Motivation

Similar to tests that verify business behavior, it can be helpful to test upfront whether an application, or component thereof, is likely to meet their performance expectations in production. The motivation is to prevent major performance drops, potentially caused by introduced errors.

It's important to consider the application logic when constructing performance test scenarios. Some invocations perform more expensive processes than others. Generally it makes sense to construct performance tests after realistic production scenarios, in regard to the frequency and nature of requests.

For example, the ratio of guests browsing an online shop to customers actually performing purchase transactions should somehow reflect the real world.

However, it also makes sense to construct tests that excessively perform expensive invocations, to detect potential issues that emerge when the system is under stress.

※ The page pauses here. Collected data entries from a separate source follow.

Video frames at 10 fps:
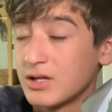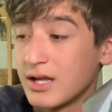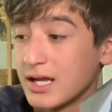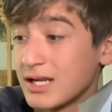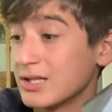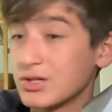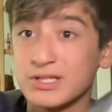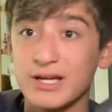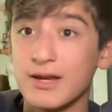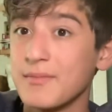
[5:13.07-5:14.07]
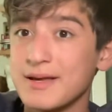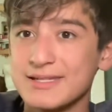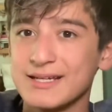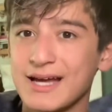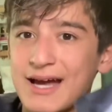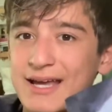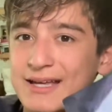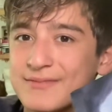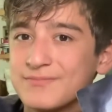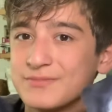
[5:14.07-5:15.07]
And he looks like an amazing guy,
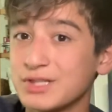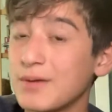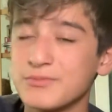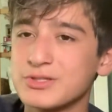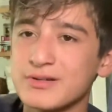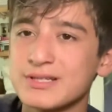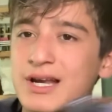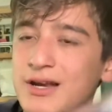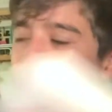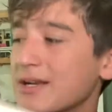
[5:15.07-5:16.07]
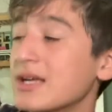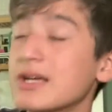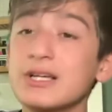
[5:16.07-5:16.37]
and I'm so excited to read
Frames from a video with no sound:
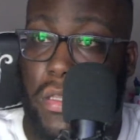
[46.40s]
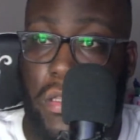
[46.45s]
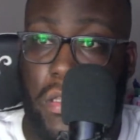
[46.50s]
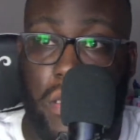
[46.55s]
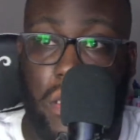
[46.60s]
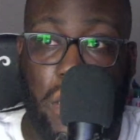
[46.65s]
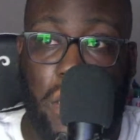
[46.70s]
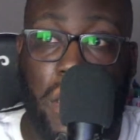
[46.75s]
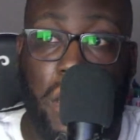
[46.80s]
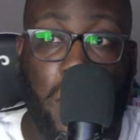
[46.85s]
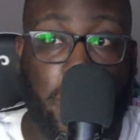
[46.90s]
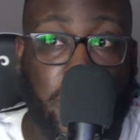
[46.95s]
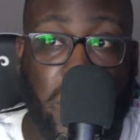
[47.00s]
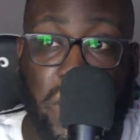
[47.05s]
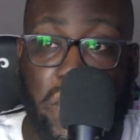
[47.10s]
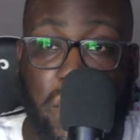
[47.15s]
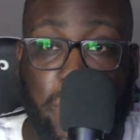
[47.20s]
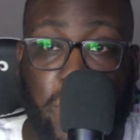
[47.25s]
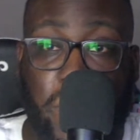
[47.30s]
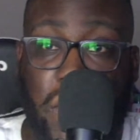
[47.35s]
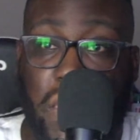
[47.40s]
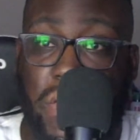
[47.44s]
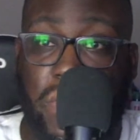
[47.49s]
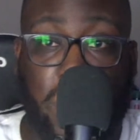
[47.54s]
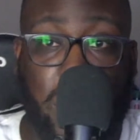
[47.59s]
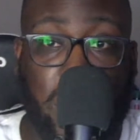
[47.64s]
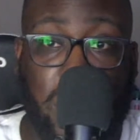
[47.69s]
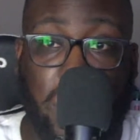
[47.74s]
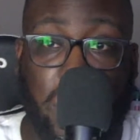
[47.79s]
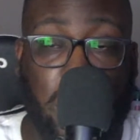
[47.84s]
this time around,
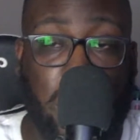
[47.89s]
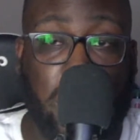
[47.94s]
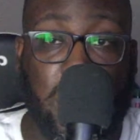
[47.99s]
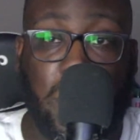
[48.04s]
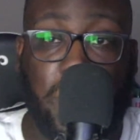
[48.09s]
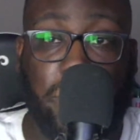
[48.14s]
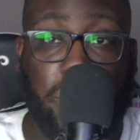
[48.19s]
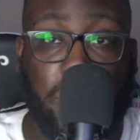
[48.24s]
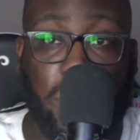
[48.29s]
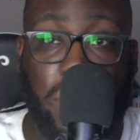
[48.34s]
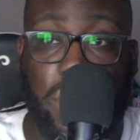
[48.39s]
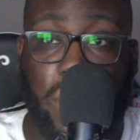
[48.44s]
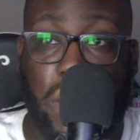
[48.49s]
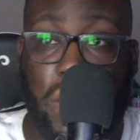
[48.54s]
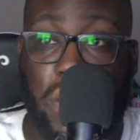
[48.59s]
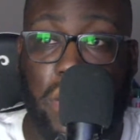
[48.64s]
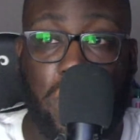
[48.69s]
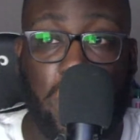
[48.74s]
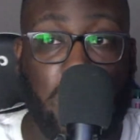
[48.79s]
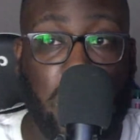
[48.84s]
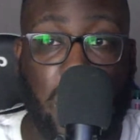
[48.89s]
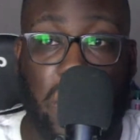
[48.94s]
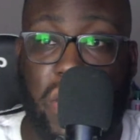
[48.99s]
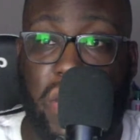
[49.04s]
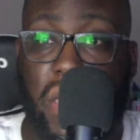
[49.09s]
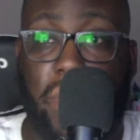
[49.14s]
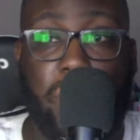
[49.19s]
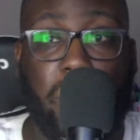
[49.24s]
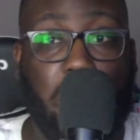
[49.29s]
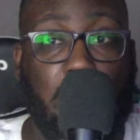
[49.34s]
the Z Fold is using a
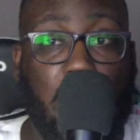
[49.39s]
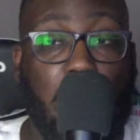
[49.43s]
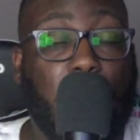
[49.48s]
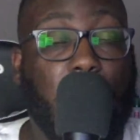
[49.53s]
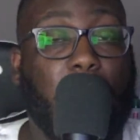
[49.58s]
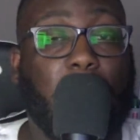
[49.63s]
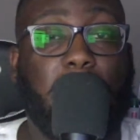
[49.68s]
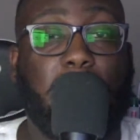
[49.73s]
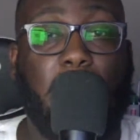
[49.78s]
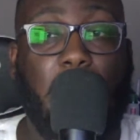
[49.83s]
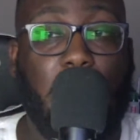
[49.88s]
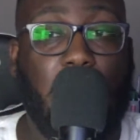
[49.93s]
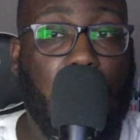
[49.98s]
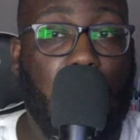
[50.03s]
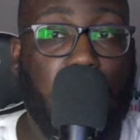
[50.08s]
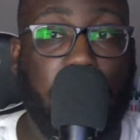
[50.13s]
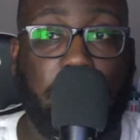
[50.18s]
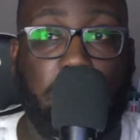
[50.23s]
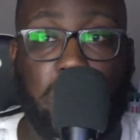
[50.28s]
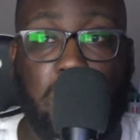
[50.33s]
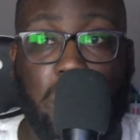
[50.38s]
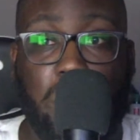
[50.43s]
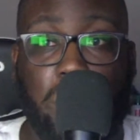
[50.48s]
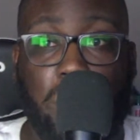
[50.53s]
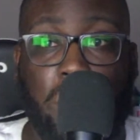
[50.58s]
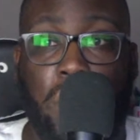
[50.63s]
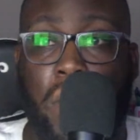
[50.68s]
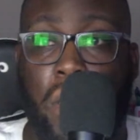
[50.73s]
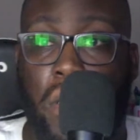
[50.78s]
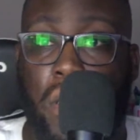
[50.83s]
Snapdragon 888 processor.
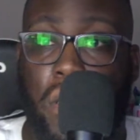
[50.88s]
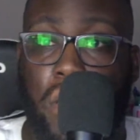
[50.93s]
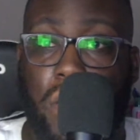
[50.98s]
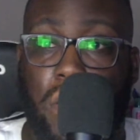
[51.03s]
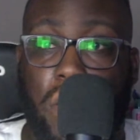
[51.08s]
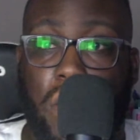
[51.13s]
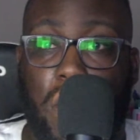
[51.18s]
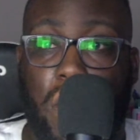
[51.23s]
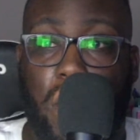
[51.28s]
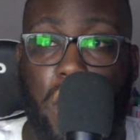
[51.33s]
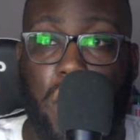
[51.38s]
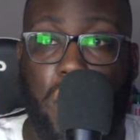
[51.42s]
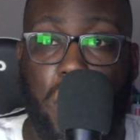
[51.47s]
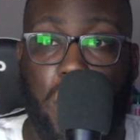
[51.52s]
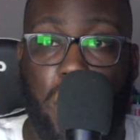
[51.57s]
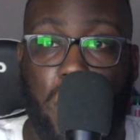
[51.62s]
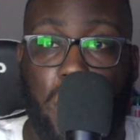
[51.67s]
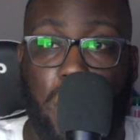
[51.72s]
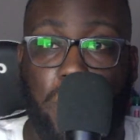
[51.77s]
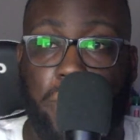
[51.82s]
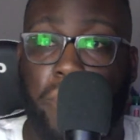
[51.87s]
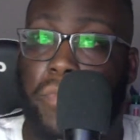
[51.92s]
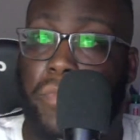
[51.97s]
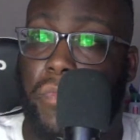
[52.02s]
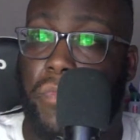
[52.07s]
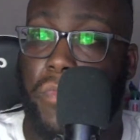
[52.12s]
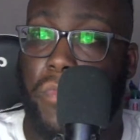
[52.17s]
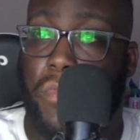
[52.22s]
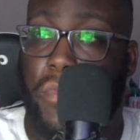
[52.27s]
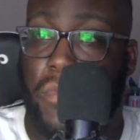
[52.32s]
The
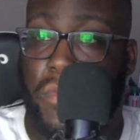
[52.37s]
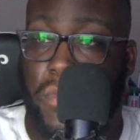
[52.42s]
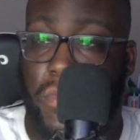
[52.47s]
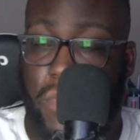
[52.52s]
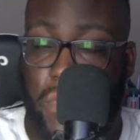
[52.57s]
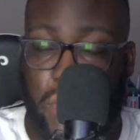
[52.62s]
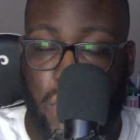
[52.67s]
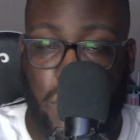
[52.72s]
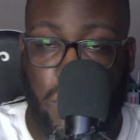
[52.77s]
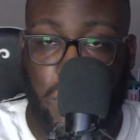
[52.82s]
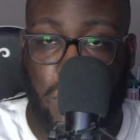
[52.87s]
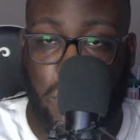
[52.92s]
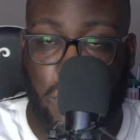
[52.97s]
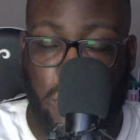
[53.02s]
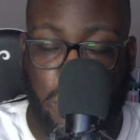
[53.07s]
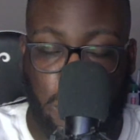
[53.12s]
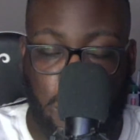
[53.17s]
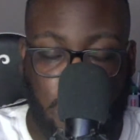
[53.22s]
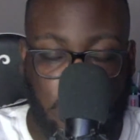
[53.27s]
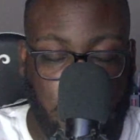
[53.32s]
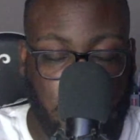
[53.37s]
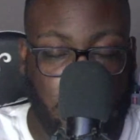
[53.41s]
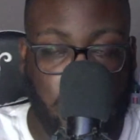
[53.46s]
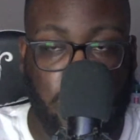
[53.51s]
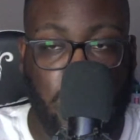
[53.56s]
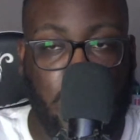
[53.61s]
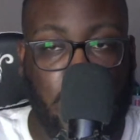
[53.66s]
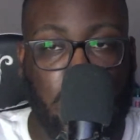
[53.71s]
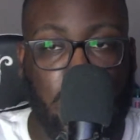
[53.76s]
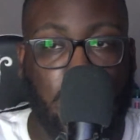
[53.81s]

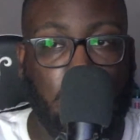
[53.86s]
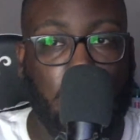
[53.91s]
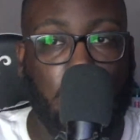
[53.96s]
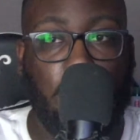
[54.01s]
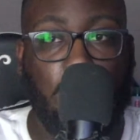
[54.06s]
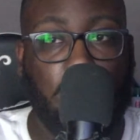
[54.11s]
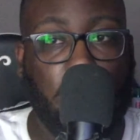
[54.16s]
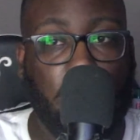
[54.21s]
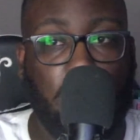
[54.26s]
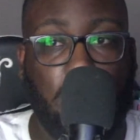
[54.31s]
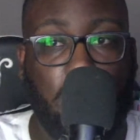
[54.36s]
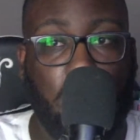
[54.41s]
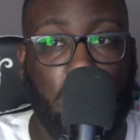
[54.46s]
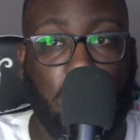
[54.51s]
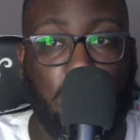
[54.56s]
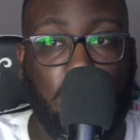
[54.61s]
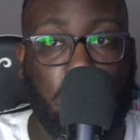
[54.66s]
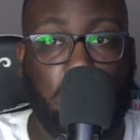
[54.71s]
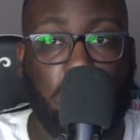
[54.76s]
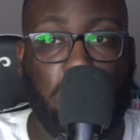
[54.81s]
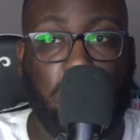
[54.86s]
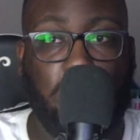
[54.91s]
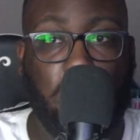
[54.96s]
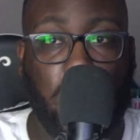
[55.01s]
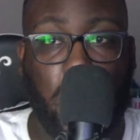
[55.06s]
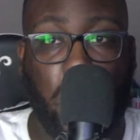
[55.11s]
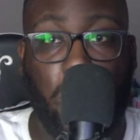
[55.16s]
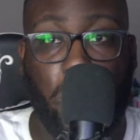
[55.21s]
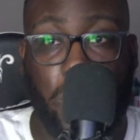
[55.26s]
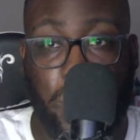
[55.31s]
screens are 120
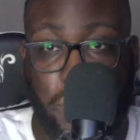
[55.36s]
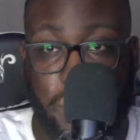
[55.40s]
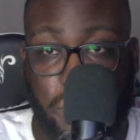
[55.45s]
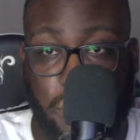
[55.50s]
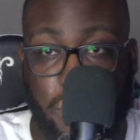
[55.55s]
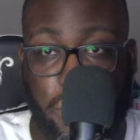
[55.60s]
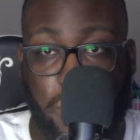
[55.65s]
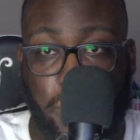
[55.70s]
hertz.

In Chapter 9, Monitoring, Performance, and Logging, we will see why performance tests on environments other than production are a poor tool to explore the application's limits and potential bottlenecks. Instead of putting great effort into crafting sophisticated performance test scenarios, it makes more sense to invest into technical insights into production systems.

Still, we will see a few techniques of how to craft simple load tests that put a simulated application under pressure to find evident issues.

A reasonable attempt is to simulate usual load, ramp up the number of concurrent users, and explore at which point the application becomes unresponsive. If the responsiveness breaks sooner than from an earlier test run, this could indicate an issue.